Why Training Matters Even More at the Local Level
State agencies are big. They can build central AI teams and formal review processes. Local governments and community organizations usually can't. Instead, you have a tiny comms shop (or none at all), staff doing three jobs at once, heavy public-records and political scrutiny, and hyper-local facts that absolutely must be right.
That combination creates two specific risks.
The first is what I'd call "confidently wrong" local details. AI tools are especially prone to hallucinating about local context including street names, meeting dates, ordinance language, and program eligibility. Without training, someone eventually copy-pastes a polished paragraph that includes a made-up policy detail. Even if it's an honest mistake, it can erode trust fast.
The second is invisible inconsistency. In small teams, AI adoption can become scattered. One person uses it daily, another refuses, a third is unsure and hides it. Training creates shared expectations about what you use AI for, what you never use it for, how you review and localize output, and how you store records. That consistency is both a public service benefit and a political protection.
What You Can Do Right Now (Even Without a State Program)
You don't need to wait for a statewide rollout to get these benefits. Here's a lightweight version you can implement this month.
Start by naming an AI point person. This doesn't need to be a full-time role—just someone who collects good prompts, tracks policy updates, and helps staff troubleshoot.
Next, adopt a one-page AI use norm. Borrow from last week's guide and keep it simple: no sensitive constituent data in public tools, AI output is always a draft, a human checks facts and tone, and you save final versions the same way you always have (public records!).
Then run a 45-minute training huddle. Demo two or three everyday tasks like rewriting constituent emails, simplifying staff reports, or drafting meeting talking points. Show the pitfalls—hallucinations, generic AI voice, bias slips. Practice with real local examples using your voice guide.
Finally, take advantage of free public-sector training where you can. InnovateUS's Responsible AI courses are open to all public professionals, not just state employees. So are ICMA and NLC GenAI sessions for local government. Even a small team doing one module together can align your norms quickly.
A Useful Reframe
A lot of local officials hear "AI training" and think they don't have time for another tech initiative.
But this wave of state programs is actually about the opposite. It's about capacity—giving small teams leverage for routine writing and analysis. It's about risk—preventing unreviewed AI output from becoming a public mistake. And it's about equity—ensuring tools are used in ways that don't amplify bias or exclude residents.
It's professional development, not science fiction. The states moving fastest right now are basically saying: AI use is inevitable, but untrained AI use is optional. That's a framing local leaders can adopt too.

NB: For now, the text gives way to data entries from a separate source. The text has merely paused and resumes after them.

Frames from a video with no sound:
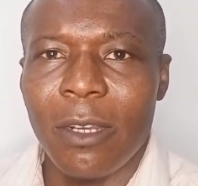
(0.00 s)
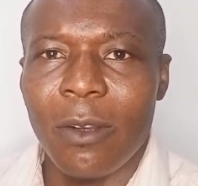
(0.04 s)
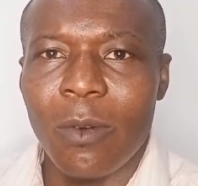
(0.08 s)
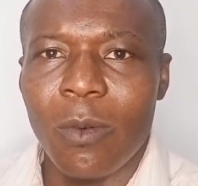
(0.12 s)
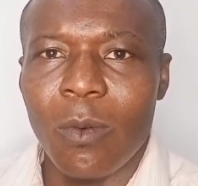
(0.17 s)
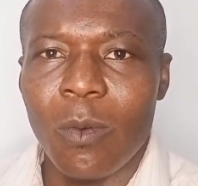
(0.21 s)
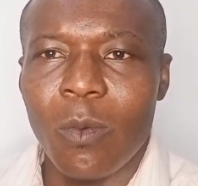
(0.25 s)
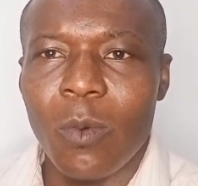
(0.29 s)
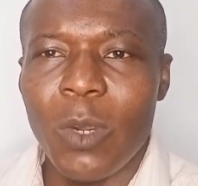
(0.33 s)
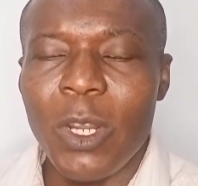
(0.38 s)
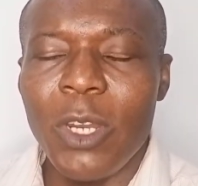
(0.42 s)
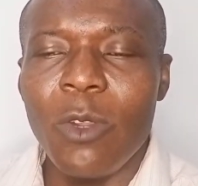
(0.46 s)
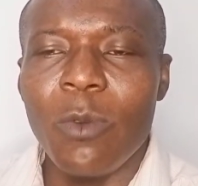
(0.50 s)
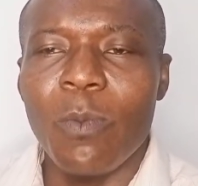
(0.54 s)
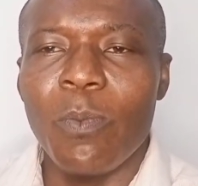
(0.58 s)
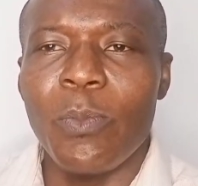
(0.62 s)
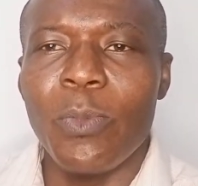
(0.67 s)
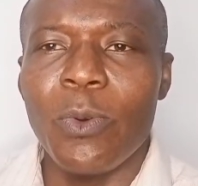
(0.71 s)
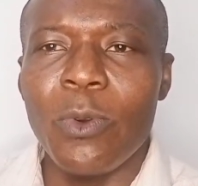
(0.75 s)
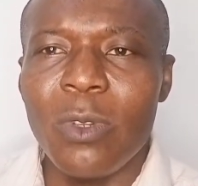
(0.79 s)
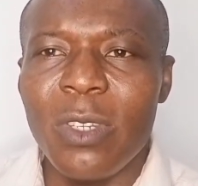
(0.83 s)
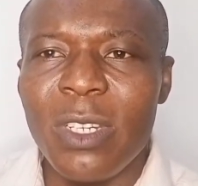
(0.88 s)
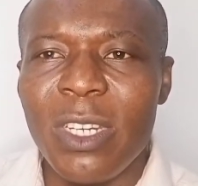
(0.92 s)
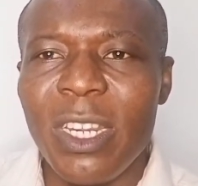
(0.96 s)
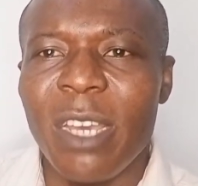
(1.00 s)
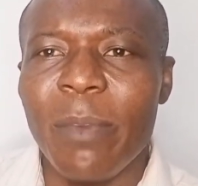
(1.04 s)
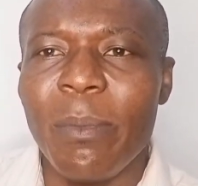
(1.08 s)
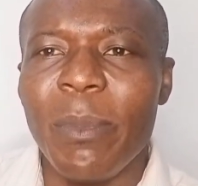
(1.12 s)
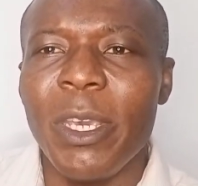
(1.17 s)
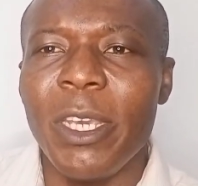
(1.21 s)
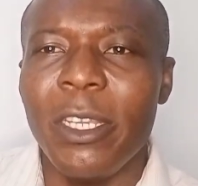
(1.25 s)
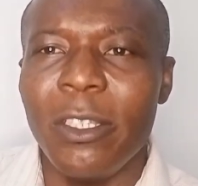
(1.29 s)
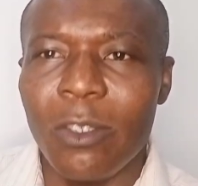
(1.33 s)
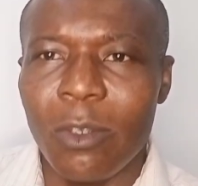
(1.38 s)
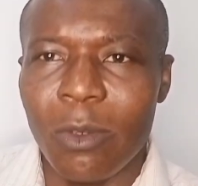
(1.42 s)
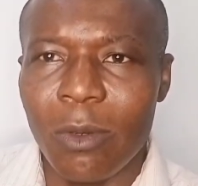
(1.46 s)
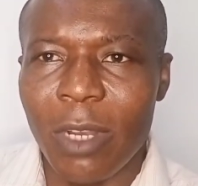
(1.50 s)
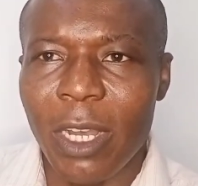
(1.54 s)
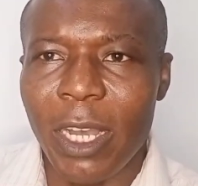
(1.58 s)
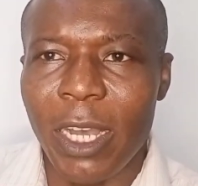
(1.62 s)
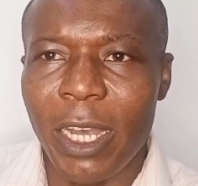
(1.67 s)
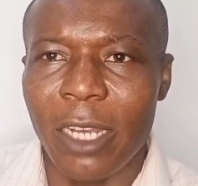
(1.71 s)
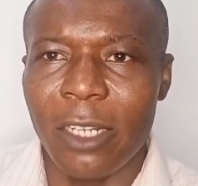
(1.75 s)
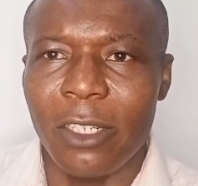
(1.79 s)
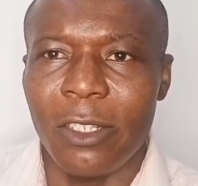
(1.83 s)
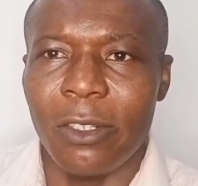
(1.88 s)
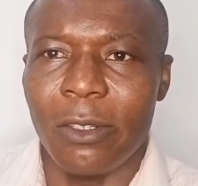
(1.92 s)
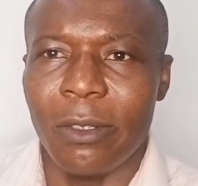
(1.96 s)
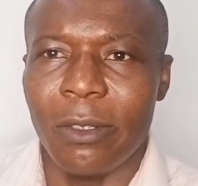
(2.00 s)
When you put them into action,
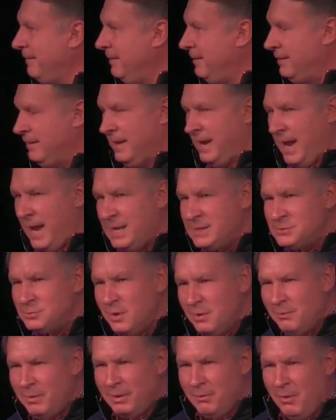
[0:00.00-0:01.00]
That's
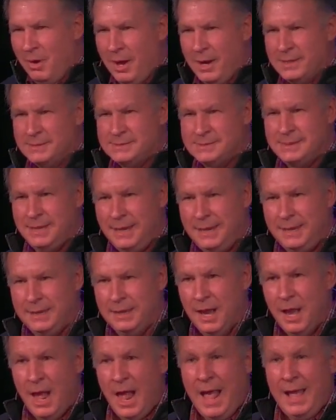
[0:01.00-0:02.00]
what we want to see.
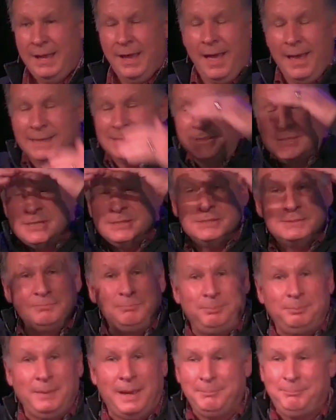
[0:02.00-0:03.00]
Yeah,
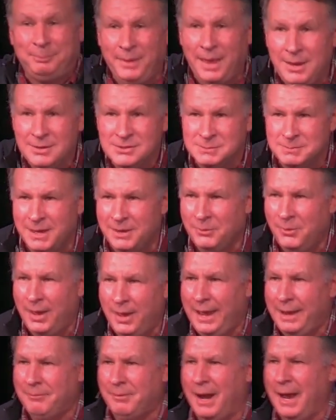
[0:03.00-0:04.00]
it blows me
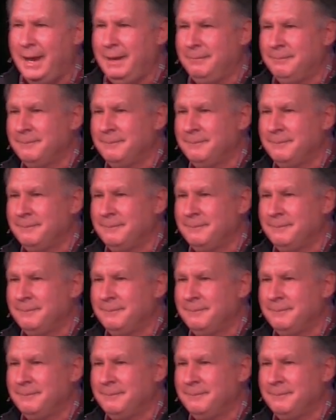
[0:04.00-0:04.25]
away, right?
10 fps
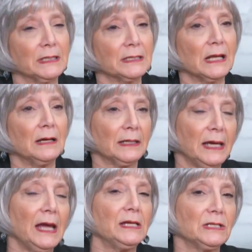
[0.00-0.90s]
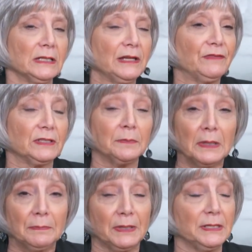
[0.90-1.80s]
uh, occasionally, if it's a
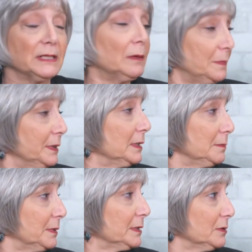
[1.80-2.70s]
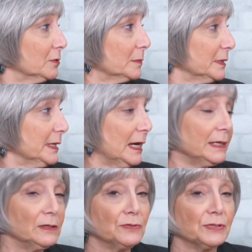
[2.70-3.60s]
big piece, I'll pin it. But normally, I
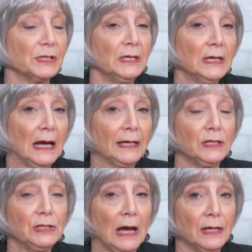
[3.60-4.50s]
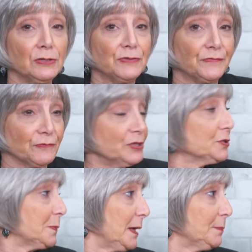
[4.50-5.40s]
use I can I use
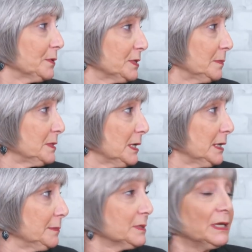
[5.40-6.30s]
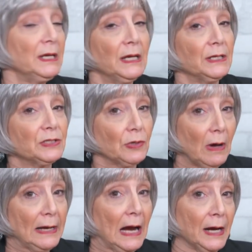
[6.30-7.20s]
freezer paper sometimes, and mm -hmm. so
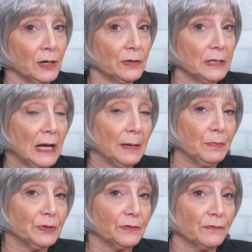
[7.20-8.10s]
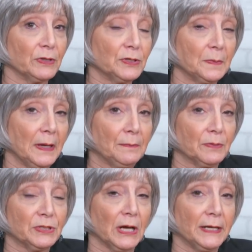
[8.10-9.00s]
I iron it. I put the freezer paper
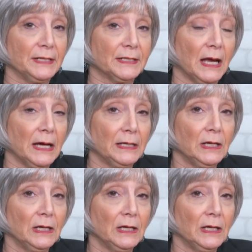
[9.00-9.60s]
shiny side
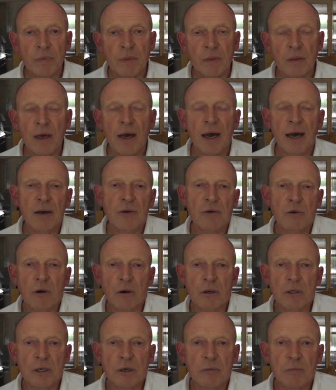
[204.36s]
Their
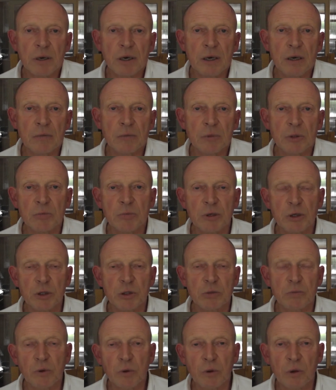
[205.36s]
handwriting becomes much
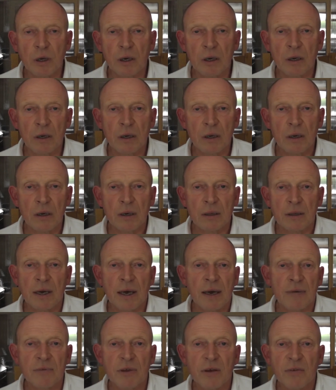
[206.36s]
smaller. They
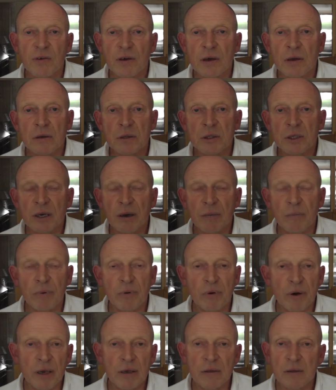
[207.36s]
have difficulty in
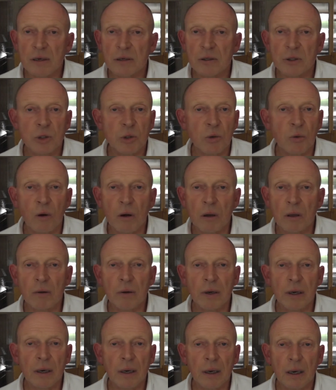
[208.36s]
breathing,
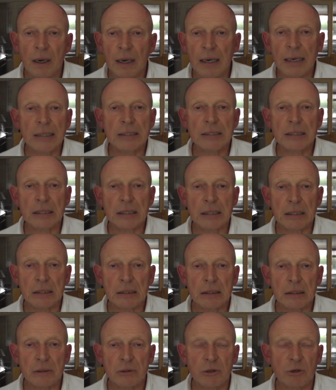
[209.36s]
swallowing, eating,
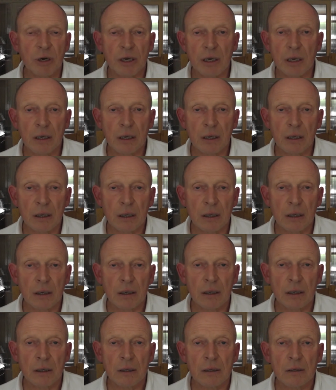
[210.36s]
drinking.
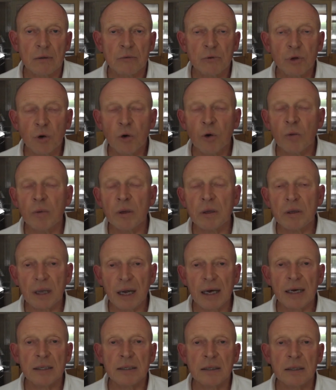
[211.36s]
Normal
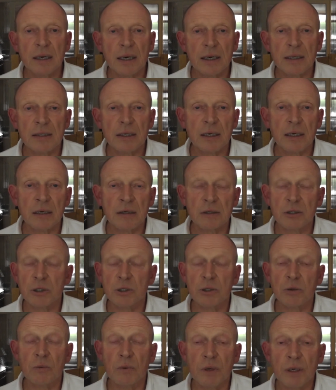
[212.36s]
day-to-day tasks
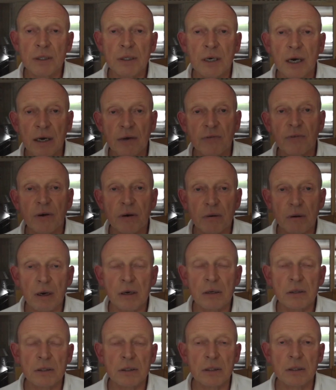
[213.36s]
that we take for
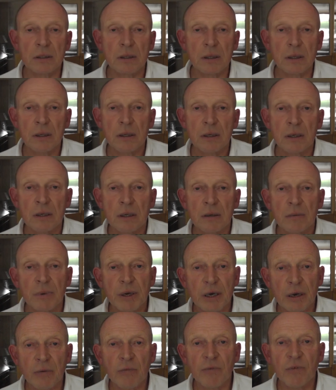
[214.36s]
granted
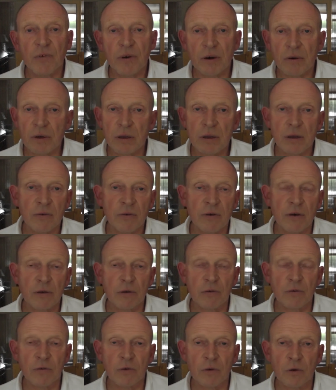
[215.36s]
become very
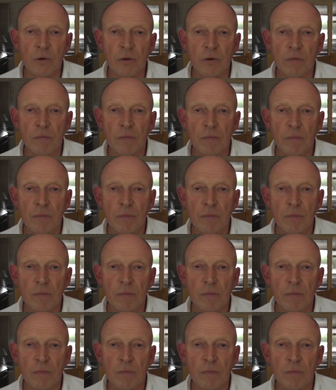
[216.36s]
difficult for them.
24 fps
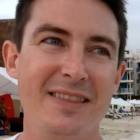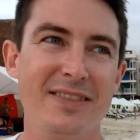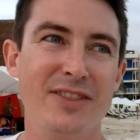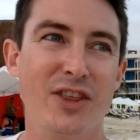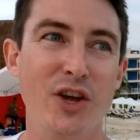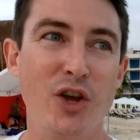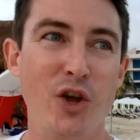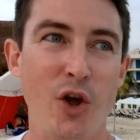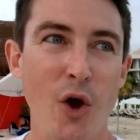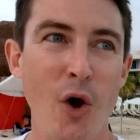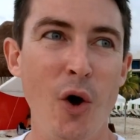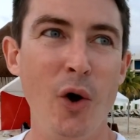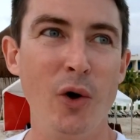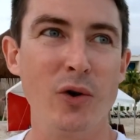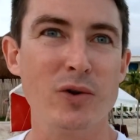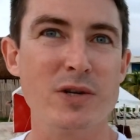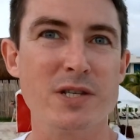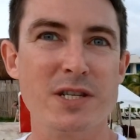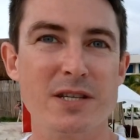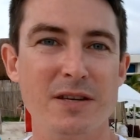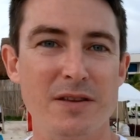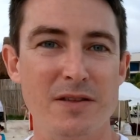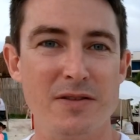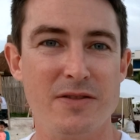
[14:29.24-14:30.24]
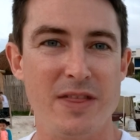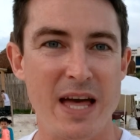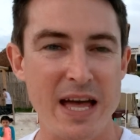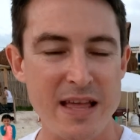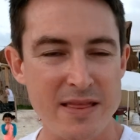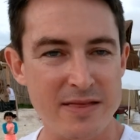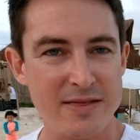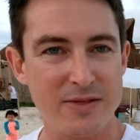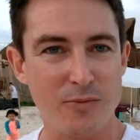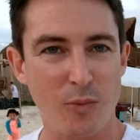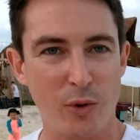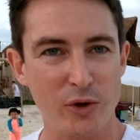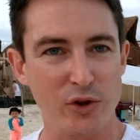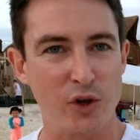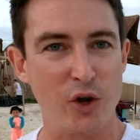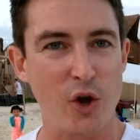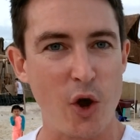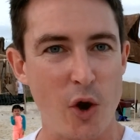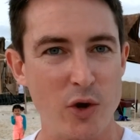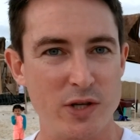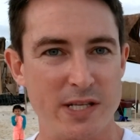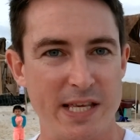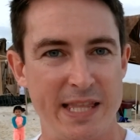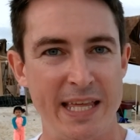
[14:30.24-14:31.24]
the
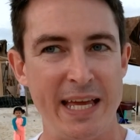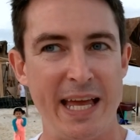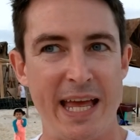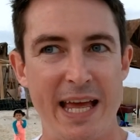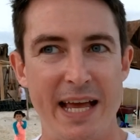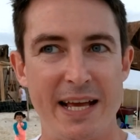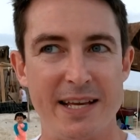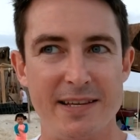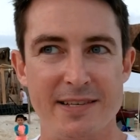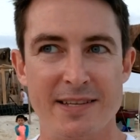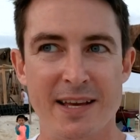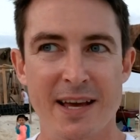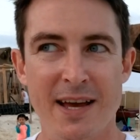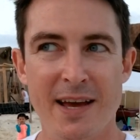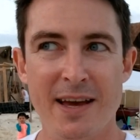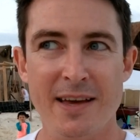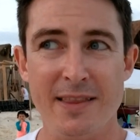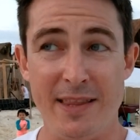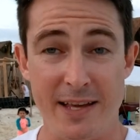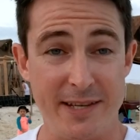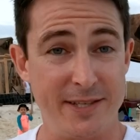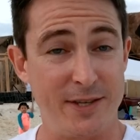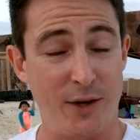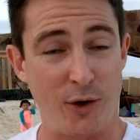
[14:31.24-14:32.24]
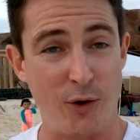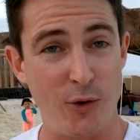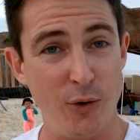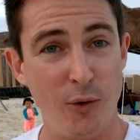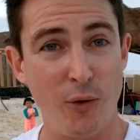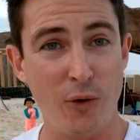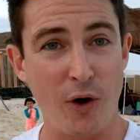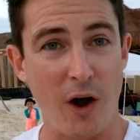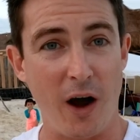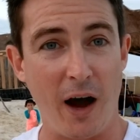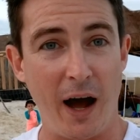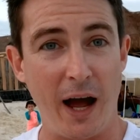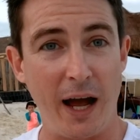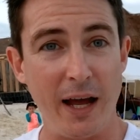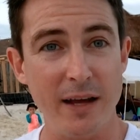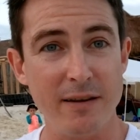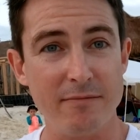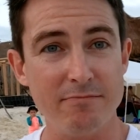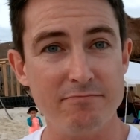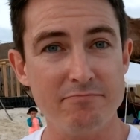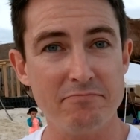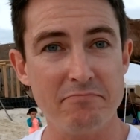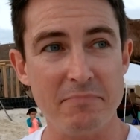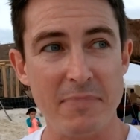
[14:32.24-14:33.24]
girls are thinking is, this is a cool guy,
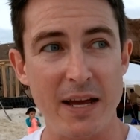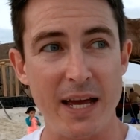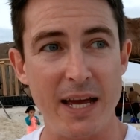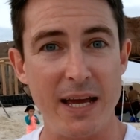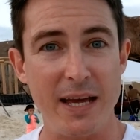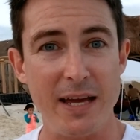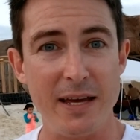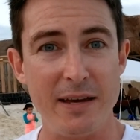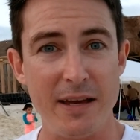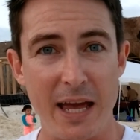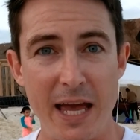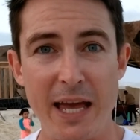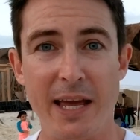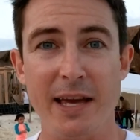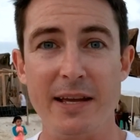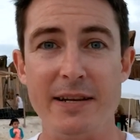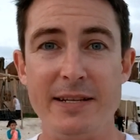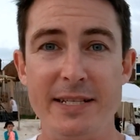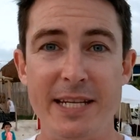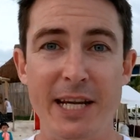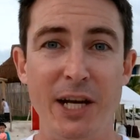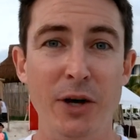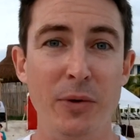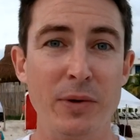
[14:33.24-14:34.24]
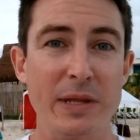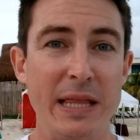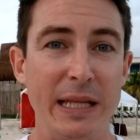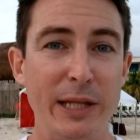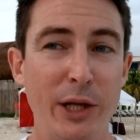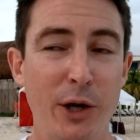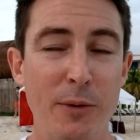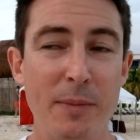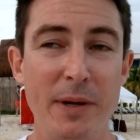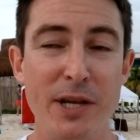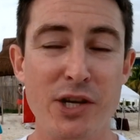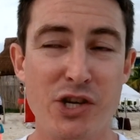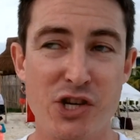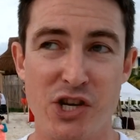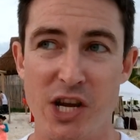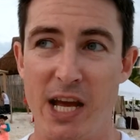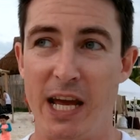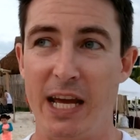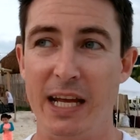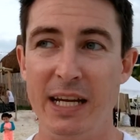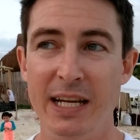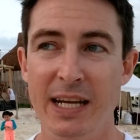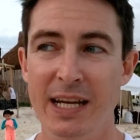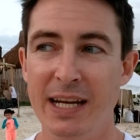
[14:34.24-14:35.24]
he can deal with a little bit of
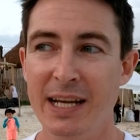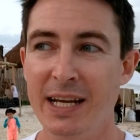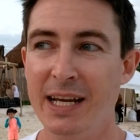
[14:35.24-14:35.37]
shit,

If the trend holds (and it almost certainly will), expect three near-term shifts.
First, more "official" tools will appear inside the government. Training and approved platforms will travel together, like New York's model. Second, AI norms will become part of onboarding. New hires in comms and admin roles will be trained on GenAI use the same way they're trained on open-records compliance. Third, public expectations will change. Residents won't demand that you avoid AI. They'll demand that you use it carefully and transparently.